■ Exercise brief ■
Set down all of the records below exactly, please, omitting the images.

■ Supplied records ■
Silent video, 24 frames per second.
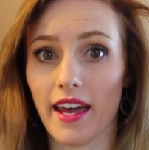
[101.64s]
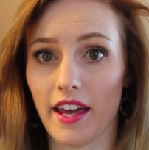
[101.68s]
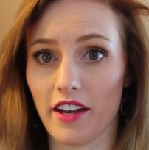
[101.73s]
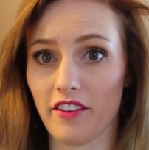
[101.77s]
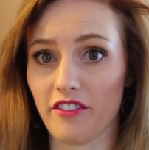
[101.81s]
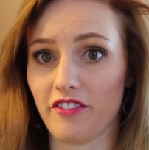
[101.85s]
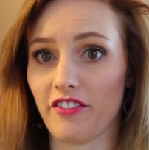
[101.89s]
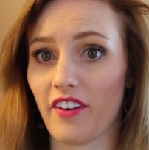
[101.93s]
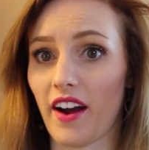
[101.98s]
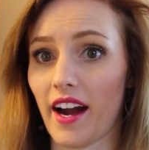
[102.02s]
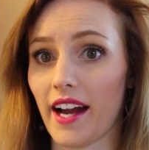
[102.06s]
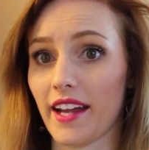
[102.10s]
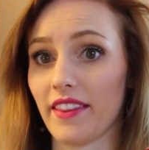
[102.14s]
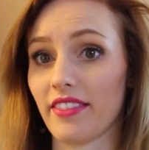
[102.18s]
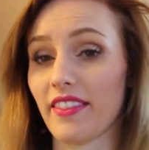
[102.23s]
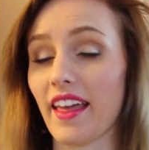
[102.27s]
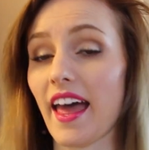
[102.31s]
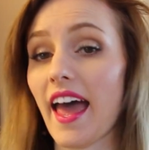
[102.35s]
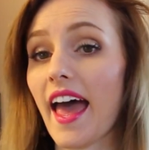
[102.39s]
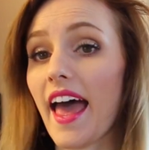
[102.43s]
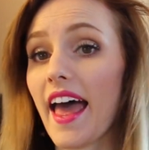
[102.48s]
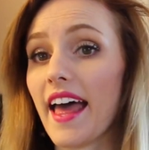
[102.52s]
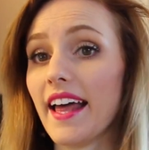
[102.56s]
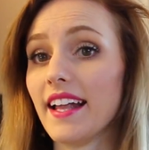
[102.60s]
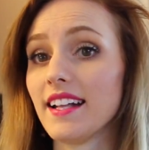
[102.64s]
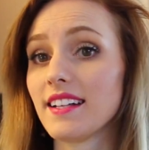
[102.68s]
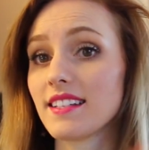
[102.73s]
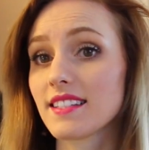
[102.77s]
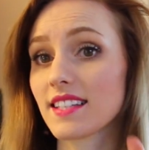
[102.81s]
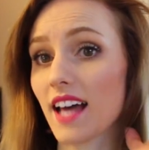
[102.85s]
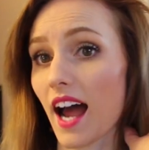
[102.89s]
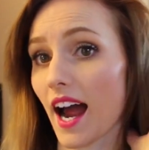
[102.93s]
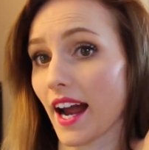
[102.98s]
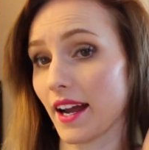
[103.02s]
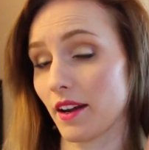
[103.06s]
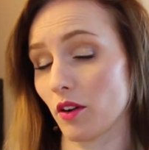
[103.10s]
and fine. The
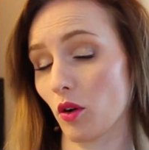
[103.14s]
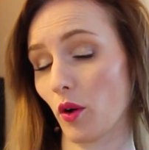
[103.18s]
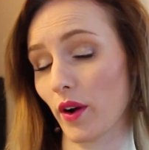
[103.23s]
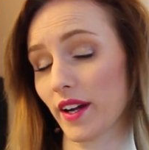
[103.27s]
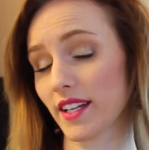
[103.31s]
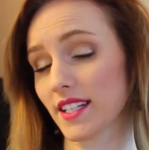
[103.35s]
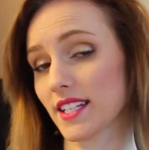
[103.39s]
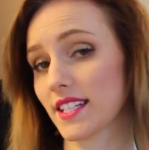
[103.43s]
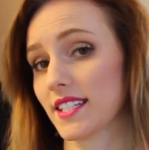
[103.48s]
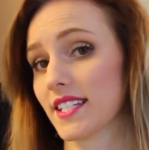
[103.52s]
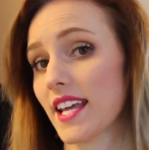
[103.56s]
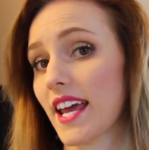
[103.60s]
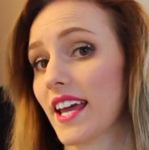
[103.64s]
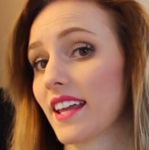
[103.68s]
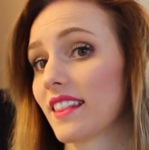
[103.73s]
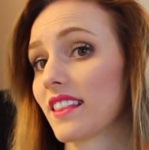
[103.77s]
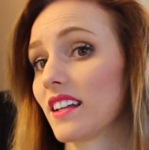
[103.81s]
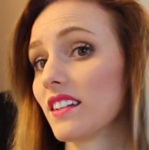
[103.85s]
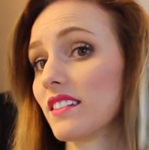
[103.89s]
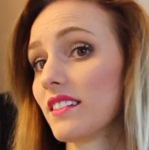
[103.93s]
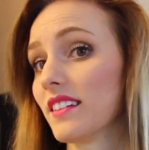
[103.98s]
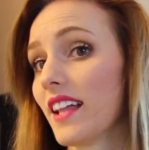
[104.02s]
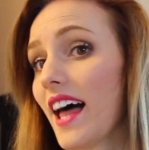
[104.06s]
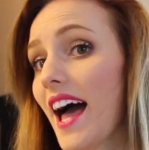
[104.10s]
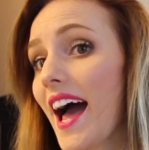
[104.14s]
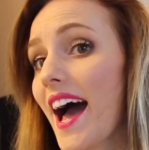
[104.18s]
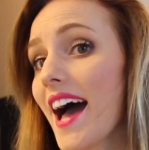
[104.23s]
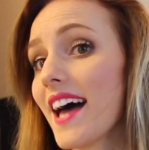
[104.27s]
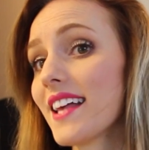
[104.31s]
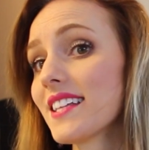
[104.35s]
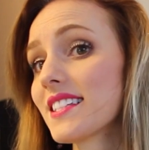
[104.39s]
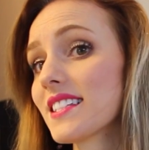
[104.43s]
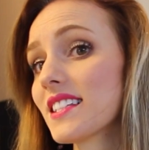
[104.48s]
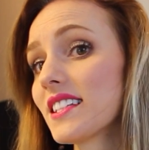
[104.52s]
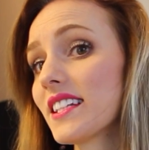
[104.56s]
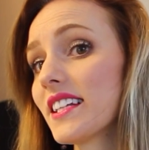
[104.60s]
ends, I'm going to take the
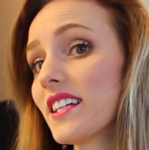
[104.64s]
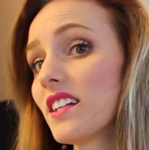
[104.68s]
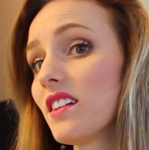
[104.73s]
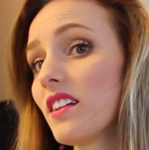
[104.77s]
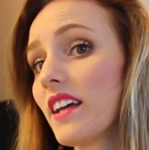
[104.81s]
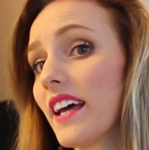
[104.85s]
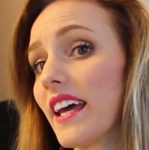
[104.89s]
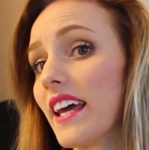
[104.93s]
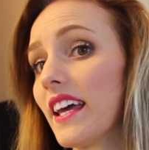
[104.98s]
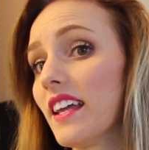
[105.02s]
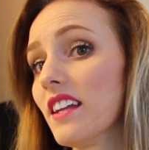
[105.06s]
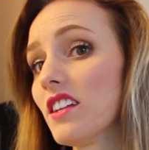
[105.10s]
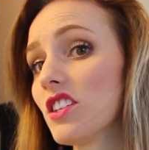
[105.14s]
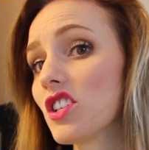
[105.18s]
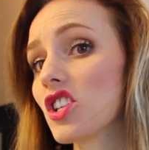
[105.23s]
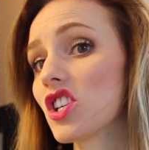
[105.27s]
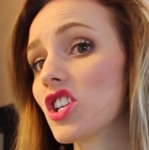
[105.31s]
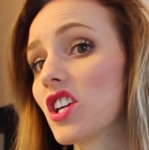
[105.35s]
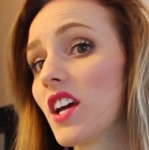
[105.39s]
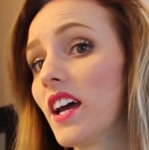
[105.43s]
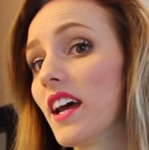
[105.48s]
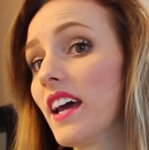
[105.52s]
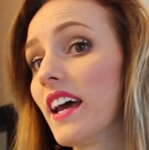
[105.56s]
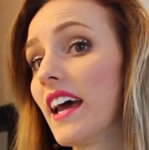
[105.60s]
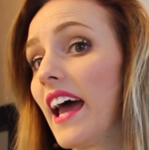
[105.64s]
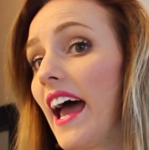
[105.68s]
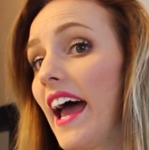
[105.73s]
last little inch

■ Exercise output ■
Silent video, 24 frames per second.
[101.64s]
[101.68s]
[101.73s]
[101.77s]
[101.81s]
[101.85s]
[101.89s]
[101.93s]
[101.98s]
[102.02s]
[102.06s]
[102.10s]
[102.14s]
[102.18s]
[102.23s]
[102.27s]
[102.31s]
[102.35s]
[102.39s]
[102.43s]
[102.48s]
[102.52s]
[102.56s]
[102.60s]
[102.64s]
[102.68s]
[102.73s]
[102.77s]
[102.81s]
[102.85s]
[102.89s]
[102.93s]
[102.98s]
[103.02s]
[103.06s]
[103.10s]
and fine. The
[103.14s]
[103.18s]
[103.23s]
[103.27s]
[103.31s]
[103.35s]
[103.39s]
[103.43s]
[103.48s]
[103.52s]
[103.56s]
[103.60s]
[103.64s]
[103.68s]
[103.73s]
[103.77s]
[103.81s]
[103.85s]
[103.89s]
[103.93s]
[103.98s]
[104.02s]
[104.06s]
[104.10s]
[104.14s]
[104.18s]
[104.23s]
[104.27s]
[104.31s]
[104.35s]
[104.39s]
[104.43s]
[104.48s]
[104.52s]
[104.56s]
[104.60s]
ends, I'm going to take the
[104.64s]
[104.68s]
[104.73s]
[104.77s]
[104.81s]
[104.85s]
[104.89s]
[104.93s]
[104.98s]
[105.02s]
[105.06s]
[105.10s]
[105.14s]
[105.18s]
[105.23s]
[105.27s]
[105.31s]
[105.35s]
[105.39s]
[105.43s]
[105.48s]
[105.52s]
[105.56s]
[105.60s]
[105.64s]
[105.68s]
[105.73s]
last little inch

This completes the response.